Um taxista na praia, peixe fora d’água, sem saber o que fazer com o tempo, com a falta de rotina, despertador desligado. Os pés na areia sentindo falta da embreagem, do acelerador. A maresia no lugar da poluição - acho que os anos de cidade grande me deixaram alérgico a ar puro. Não saio debaixo do guarda sol, boné, óculos, camiseta e um livro nas mãos. Praticamente um ET na orla gaúcha.
Estou no Pinhal, praia onde veraneio desde sempre.
Quando criança, mal terminavam as aulas, eu e minha irmã éramos sequestrados por meus avós. Passávamos o verão todo longe dos nossos pais, aqui, soltos entre o mar e a Lagoa Azul. Nossa casa não tinha água encanada. Eu e minha irmã costumávamos buscar a água cristalina da lagoa para as lides domésticas. Isso até o dia em que encontramos um corpo boiando por entre os juncos. Afogamento. Posso dizer que minha inocência se perdeu nas águas cálidas daquela lagoa.

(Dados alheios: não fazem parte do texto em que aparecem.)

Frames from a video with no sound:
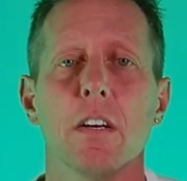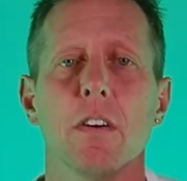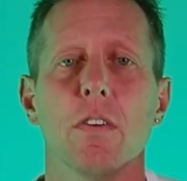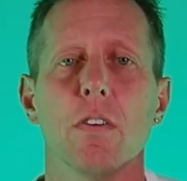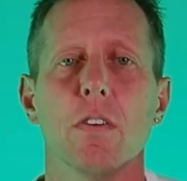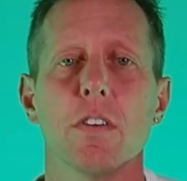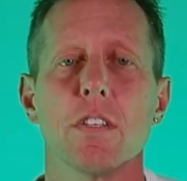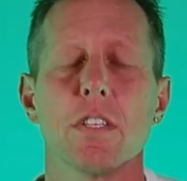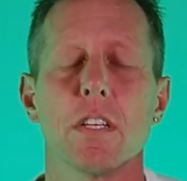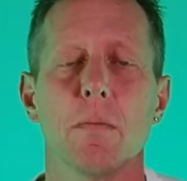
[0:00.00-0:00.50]

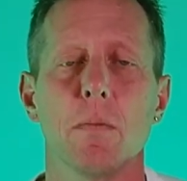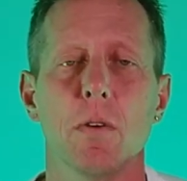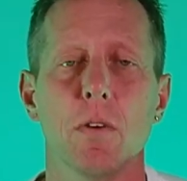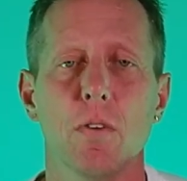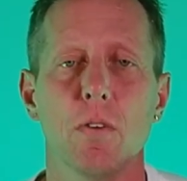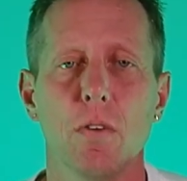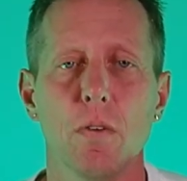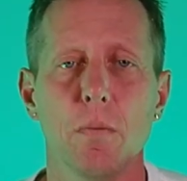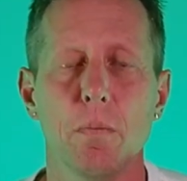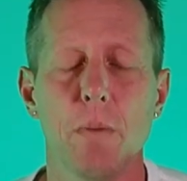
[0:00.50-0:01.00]
or some
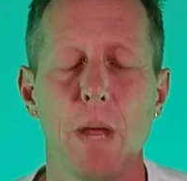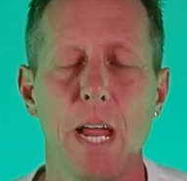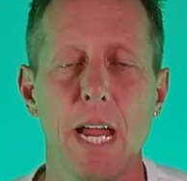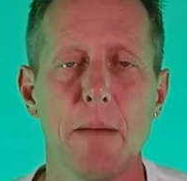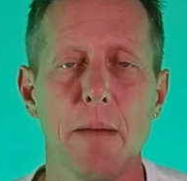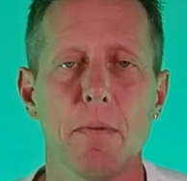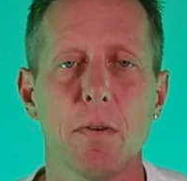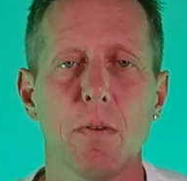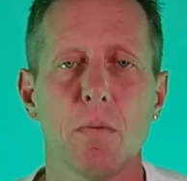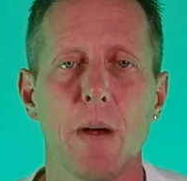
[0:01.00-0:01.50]
old
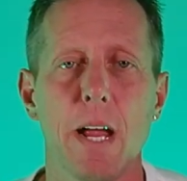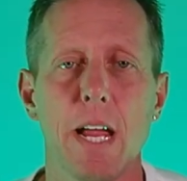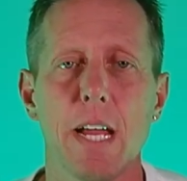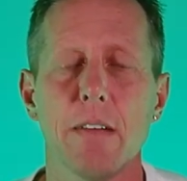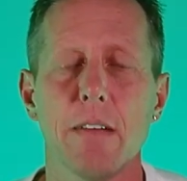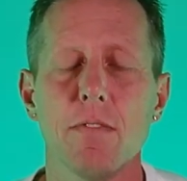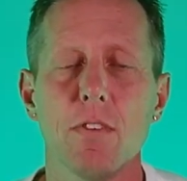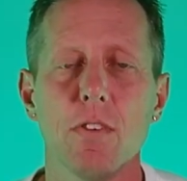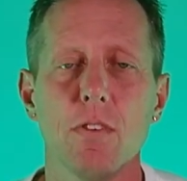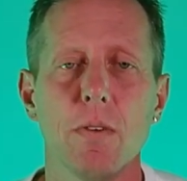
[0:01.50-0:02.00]
paper way
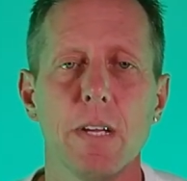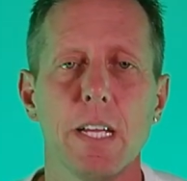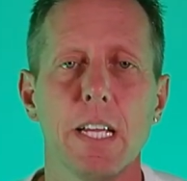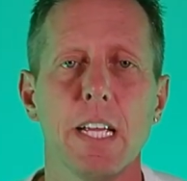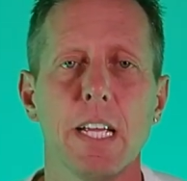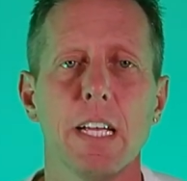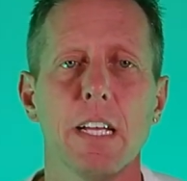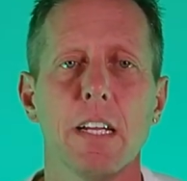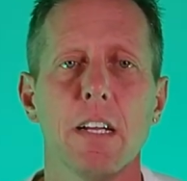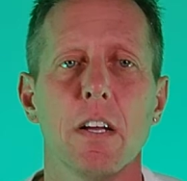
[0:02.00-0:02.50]
of doing
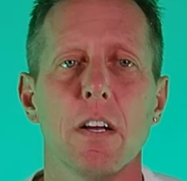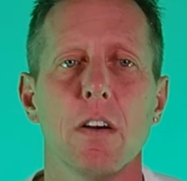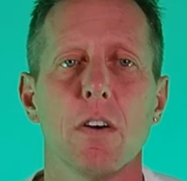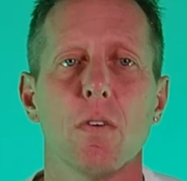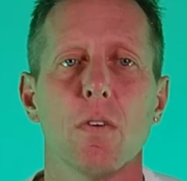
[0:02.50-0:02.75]
it,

Hoje, os tempos são outros. Não conjugo mais o verbo “veranear”. Passo apenas alguns dias por aqui, assim como fazia meu pai, que aparecia nos fins de semana com minha mãe para rever os filhos enegrecidos pelo sol. Hoje sou eu que não consigo me afastar por muito tempo do taxímetro, acho que é genético. Minha filha que se cuide.

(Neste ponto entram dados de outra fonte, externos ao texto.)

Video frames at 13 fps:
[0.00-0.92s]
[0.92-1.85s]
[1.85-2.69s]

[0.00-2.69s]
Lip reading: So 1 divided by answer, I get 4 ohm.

Assim como eu, a praia também mudou. Pinhal cresceu até no nome: tornou-se balneário. As ruas estão apinhadas de carros. Fila para tudo, congestionamento. As casas agora, além de água encanada, têm grades, alarmes e vigilância armada. Latas de cerveja e espigas de milho brotam na areia, carros despejam funk e sertanejo no último volume pelas ruas mal iluminadas. Lanchas e esquis aquáticos cortam as águas da lagoa onde um dia minha infância se afogou.
Em breve volto para Porto Alegre. A pele mais escura, a sola do pé mais grossa, o pulmão desintoxicado. Não vou dizer que senti saudades, mas é bom voltar para o táxi, para o trânsito, que, afinal de contas, é meu habitat natural.
Um comentário:
corpo boiando na lagoa? e de onde vcs passaram a pegar agua?